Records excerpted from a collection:

==============================

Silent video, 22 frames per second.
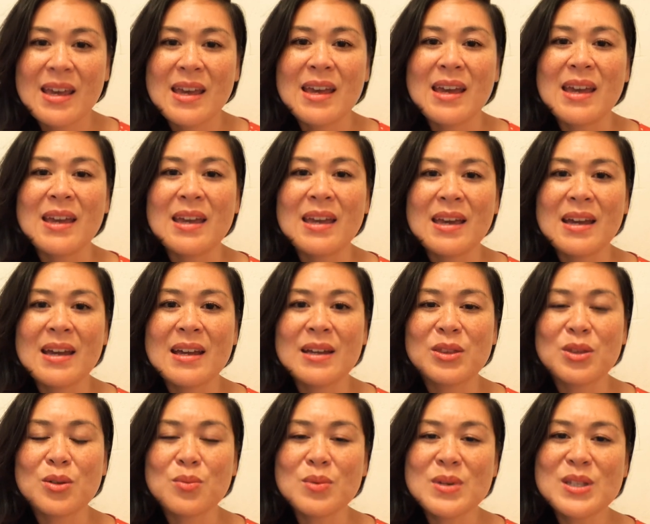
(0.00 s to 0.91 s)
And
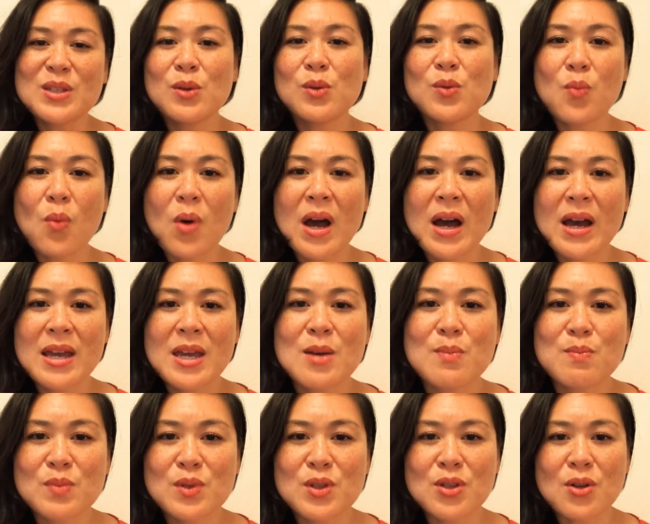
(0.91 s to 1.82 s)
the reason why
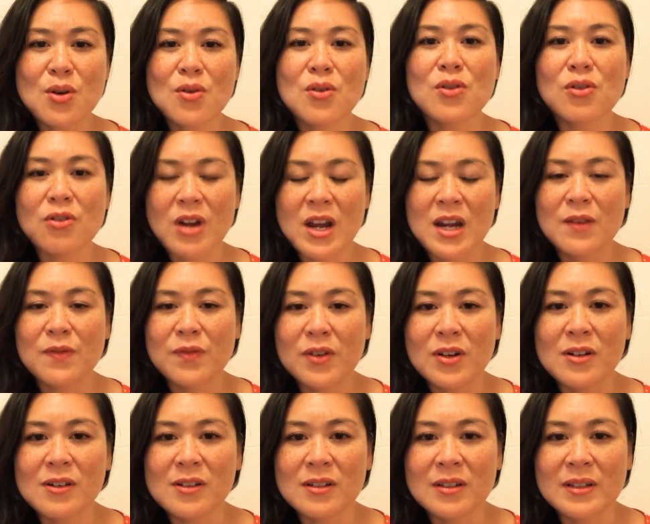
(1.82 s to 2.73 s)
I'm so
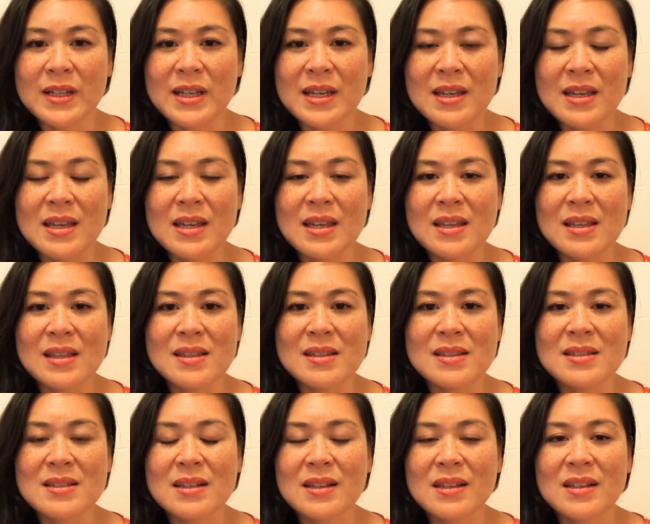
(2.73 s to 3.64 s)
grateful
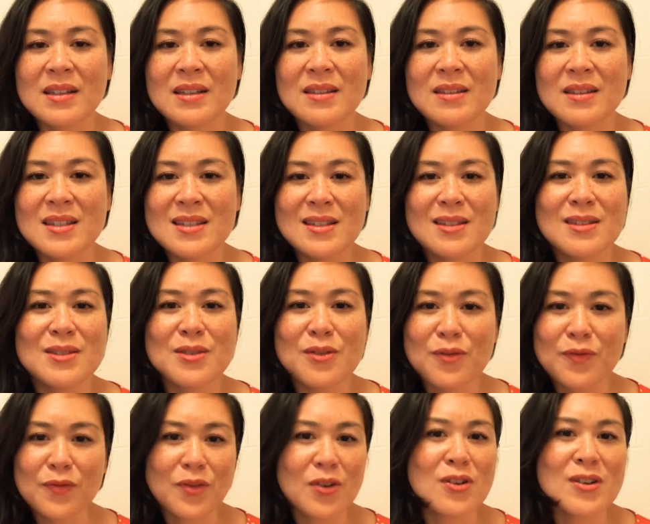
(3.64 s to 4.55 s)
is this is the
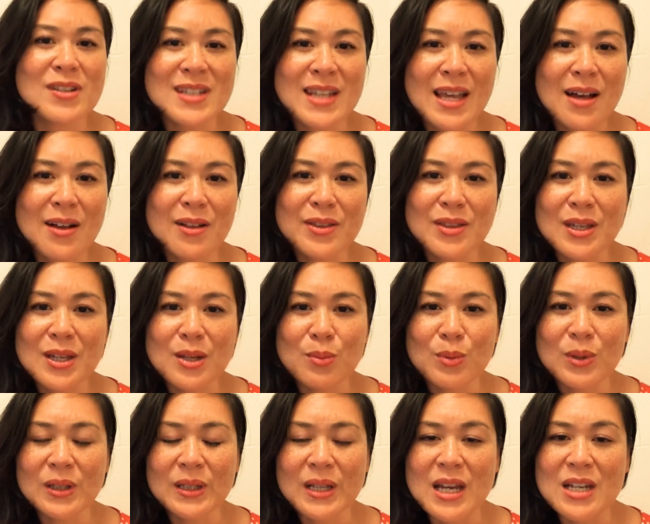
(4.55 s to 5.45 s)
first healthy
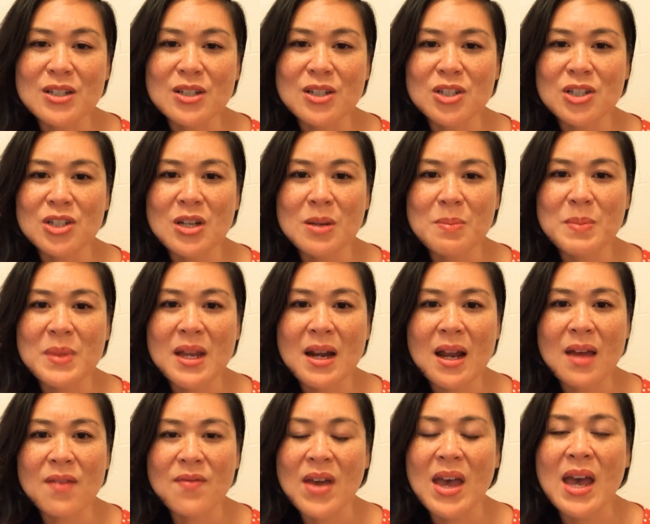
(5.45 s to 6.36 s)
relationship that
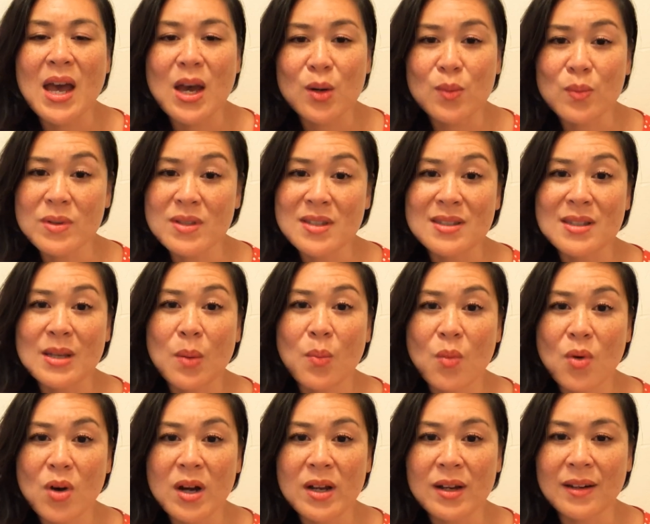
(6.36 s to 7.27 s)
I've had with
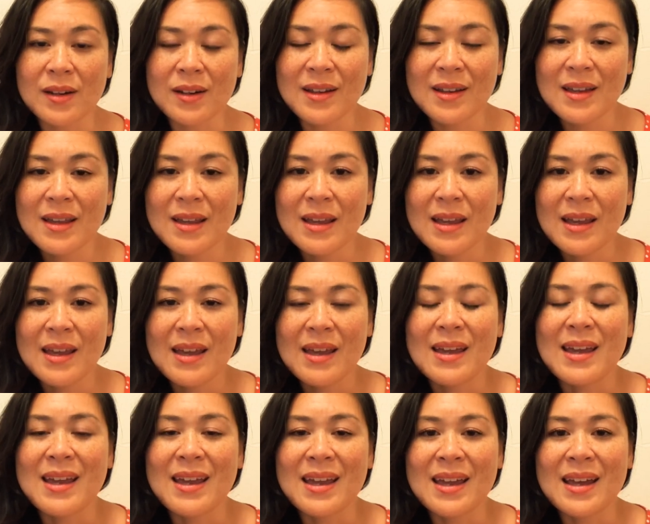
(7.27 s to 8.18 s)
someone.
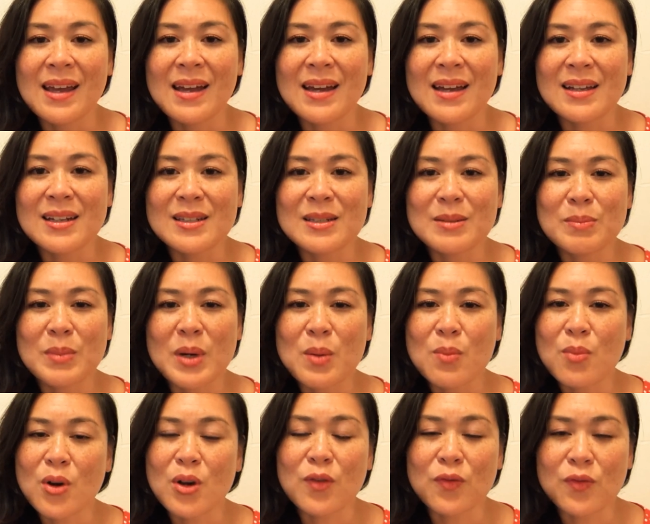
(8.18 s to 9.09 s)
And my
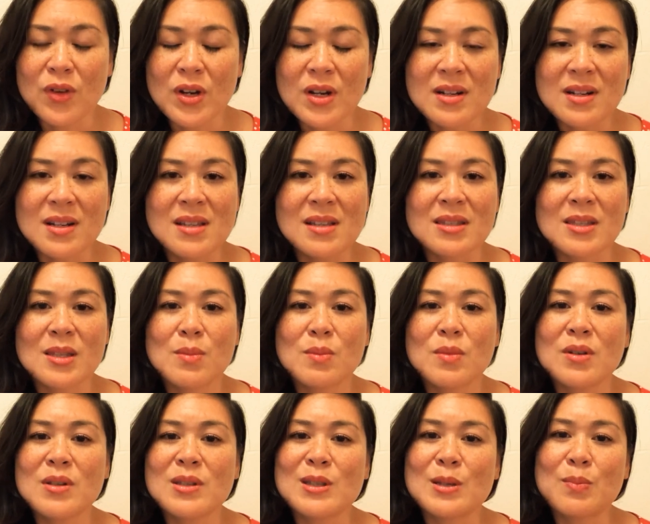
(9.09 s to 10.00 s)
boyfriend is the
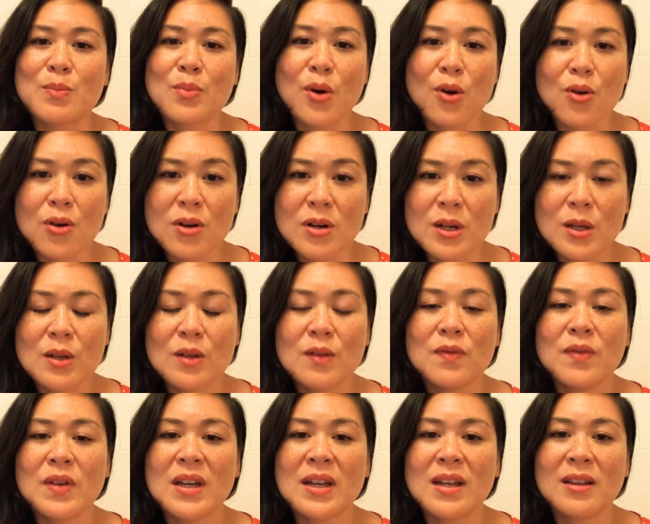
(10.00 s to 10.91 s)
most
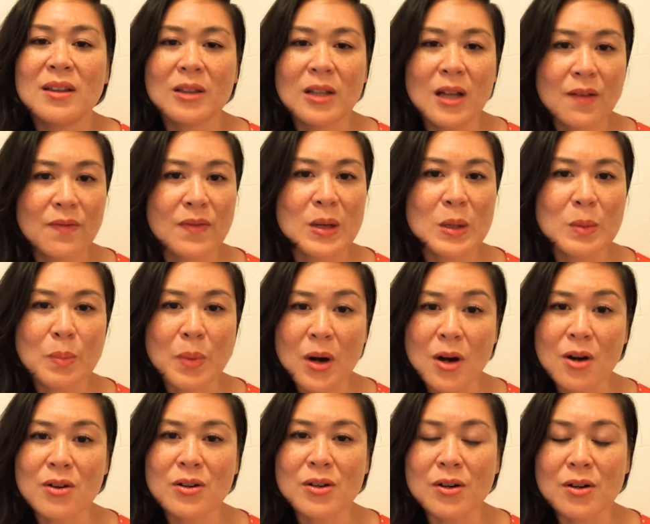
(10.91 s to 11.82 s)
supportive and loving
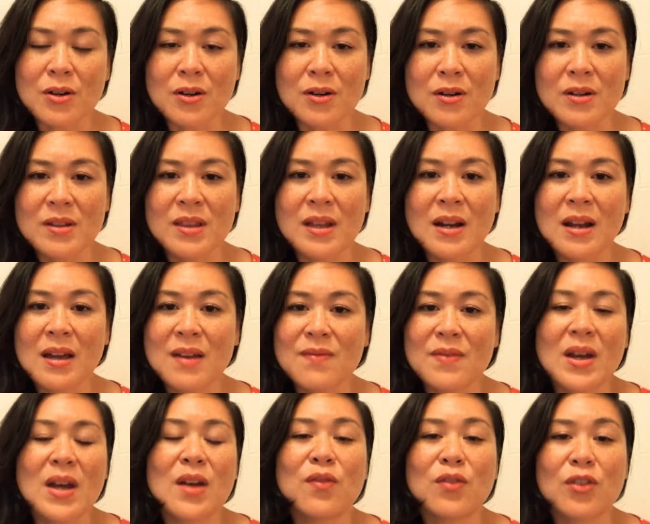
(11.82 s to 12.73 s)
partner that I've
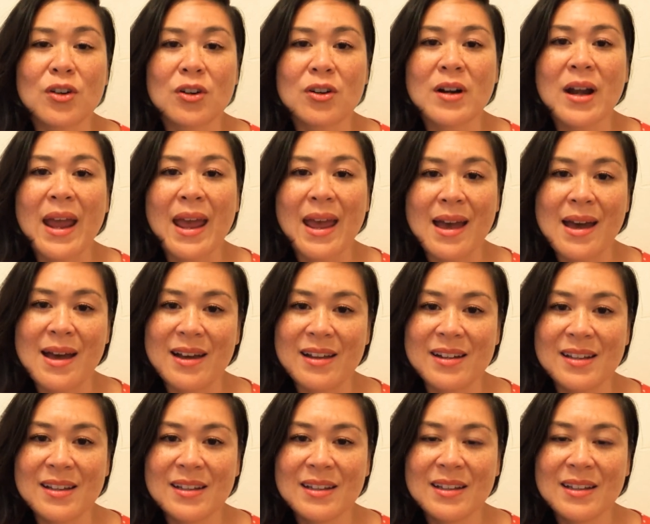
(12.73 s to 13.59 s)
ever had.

==============================

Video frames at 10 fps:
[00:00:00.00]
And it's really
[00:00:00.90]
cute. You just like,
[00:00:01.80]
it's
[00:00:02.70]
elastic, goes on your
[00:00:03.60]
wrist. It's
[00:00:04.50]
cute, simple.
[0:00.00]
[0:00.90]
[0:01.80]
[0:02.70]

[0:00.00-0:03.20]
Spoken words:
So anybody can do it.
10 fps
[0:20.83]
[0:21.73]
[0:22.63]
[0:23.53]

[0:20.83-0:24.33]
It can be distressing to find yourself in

==============================

=== TASK ===
Considering only lines of the records that hold the string "frames", state how many there are and nothing else.

=== EXPECTED ANSWER ===
2